Getting shapes of raster features with rasterio

Sean Gillies

2014-01-18 00:00

I've just added a new function to rasterio that generates the shapes of all features in an image. The region labeling algorithm is provided by libgdal's GDALPolygonize() and I'm using GDAL and OGR in-memory raster and vector datastores to avoid disk I/O. Look, Ma, no temporary files.

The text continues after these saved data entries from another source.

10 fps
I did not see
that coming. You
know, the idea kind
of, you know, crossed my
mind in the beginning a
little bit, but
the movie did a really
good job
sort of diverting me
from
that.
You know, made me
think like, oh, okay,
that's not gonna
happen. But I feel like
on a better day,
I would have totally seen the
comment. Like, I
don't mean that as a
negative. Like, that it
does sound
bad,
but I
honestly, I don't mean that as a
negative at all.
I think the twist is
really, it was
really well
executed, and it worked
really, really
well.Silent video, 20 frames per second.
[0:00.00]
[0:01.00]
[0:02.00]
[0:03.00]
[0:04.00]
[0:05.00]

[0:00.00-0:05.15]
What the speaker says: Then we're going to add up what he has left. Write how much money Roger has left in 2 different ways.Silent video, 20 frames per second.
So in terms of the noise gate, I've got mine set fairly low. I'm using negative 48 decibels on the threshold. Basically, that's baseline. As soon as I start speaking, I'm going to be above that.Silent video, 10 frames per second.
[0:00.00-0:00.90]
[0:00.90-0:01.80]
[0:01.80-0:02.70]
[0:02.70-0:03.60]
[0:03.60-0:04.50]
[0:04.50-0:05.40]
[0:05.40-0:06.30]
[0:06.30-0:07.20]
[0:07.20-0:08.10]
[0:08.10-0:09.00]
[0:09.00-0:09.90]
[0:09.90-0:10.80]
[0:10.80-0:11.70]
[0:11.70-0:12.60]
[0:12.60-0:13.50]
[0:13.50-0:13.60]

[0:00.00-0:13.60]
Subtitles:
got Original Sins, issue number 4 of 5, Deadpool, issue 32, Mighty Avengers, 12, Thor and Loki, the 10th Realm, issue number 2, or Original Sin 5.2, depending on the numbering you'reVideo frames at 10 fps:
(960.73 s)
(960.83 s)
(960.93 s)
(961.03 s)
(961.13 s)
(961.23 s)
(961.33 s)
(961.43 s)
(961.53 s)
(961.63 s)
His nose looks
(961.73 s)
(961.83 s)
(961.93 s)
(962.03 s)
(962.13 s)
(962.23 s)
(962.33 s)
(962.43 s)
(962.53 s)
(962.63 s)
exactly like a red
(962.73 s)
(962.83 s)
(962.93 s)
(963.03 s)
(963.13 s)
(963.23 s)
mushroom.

In the interpreter session shown below, I made a 12 x 12 image with three different features: the background with value 1, a 4 x 4 square in the upper left corner with value 2, and a 2 x 2 square with value 5 on the left edge. Then I copied an affine transformation matrix from the rasterio test suite and passed it and the image to rasterio.features.shapes(). The result: the polygon boundaries of those three features in "world", not image, coordinates.

>>> import pprint
>>> import numpy
>>> from rasterio import features
>>> image = numpy.ones((12, 12), dtype=numpy.uint8)
>>> image[0:4,0:4] = 2
>>> image[4:6,0:2] = 5
>>> image
array([[2, 2, 2, 2, 1, 1, 1, 1, 1, 1, 1, 1],
       [2, 2, 2, 2, 1, 1, 1, 1, 1, 1, 1, 1],
       [2, 2, 2, 2, 1, 1, 1, 1, 1, 1, 1, 1],
       [2, 2, 2, 2, 1, 1, 1, 1, 1, 1, 1, 1],
       [5, 5, 1, 1, 1, 1, 1, 1, 1, 1, 1, 1],
       [5, 5, 1, 1, 1, 1, 1, 1, 1, 1, 1, 1],
       [1, 1, 1, 1, 1, 1, 1, 1, 1, 1, 1, 1],
       [1, 1, 1, 1, 1, 1, 1, 1, 1, 1, 1, 1],
       [1, 1, 1, 1, 1, 1, 1, 1, 1, 1, 1, 1],
       [1, 1, 1, 1, 1, 1, 1, 1, 1, 1, 1, 1],
       [1, 1, 1, 1, 1, 1, 1, 1, 1, 1, 1, 1],
       [1, 1, 1, 1, 1, 1, 1, 1, 1, 1, 1, 1]], dtype=uint8)
>>> t = [101985.0, 300.0379266750948, 0.0,
...      2826915.0, 0.0, -300.041782729805]
>>> for shape, value in features.shapes(image, transform=t):
...     print("Image value:")
...     print(value)
...     print("Geometry:")
...     pprint.pprint(shape)
...
Image value:
2
Geometry:
{'coordinates': [[(101985.0, 2826915.0),
                  (101985.0, 2825714.832869081),
                  (103185.15170670037, 2825714.832869081),
                  (103185.15170670037, 2826915.0),
                  (101985.0, 2826915.0)]],
 'type': 'Polygon'}
Image value:
5
Geometry:
{'coordinates': [[(101985.0, 2825714.832869081),
                  (101985.0, 2825114.7493036212),
                  (102585.0758533502, 2825114.7493036212),
                  (102585.0758533502, 2825714.832869081),
                  (101985.0, 2825714.832869081)]],
 'type': 'Polygon'}
Image value:
1
Geometry:
{'coordinates': [[(103185.15170670037, 2826915.0),
                  (103185.15170670037, 2825714.832869081),
                  (102885.11378002529, 2825714.832869081),
                  (102585.0758533502, 2825714.832869081),
                  (102585.0758533502, 2825114.7493036212),
                  (102285.0379266751, 2825114.7493036212),
                  (101985.0, 2825114.7493036212),
                  (101985.0, 2823314.4986072425),
                  (105285.41719342604, 2823314.4986072425),
                  (105585.45512010113, 2823314.4986072425),
                  (105585.45512010113, 2826915.0),
                  (103185.15170670037, 2826915.0)]],
 'type': 'Polygon'}

In its initial form, the function generated GeoJSON-ish feature dicts, but I decided these were too heavy and have switched to a pair of objects: one a GeoJSON style geometry dict and the other the labeled feature's characteristic image value.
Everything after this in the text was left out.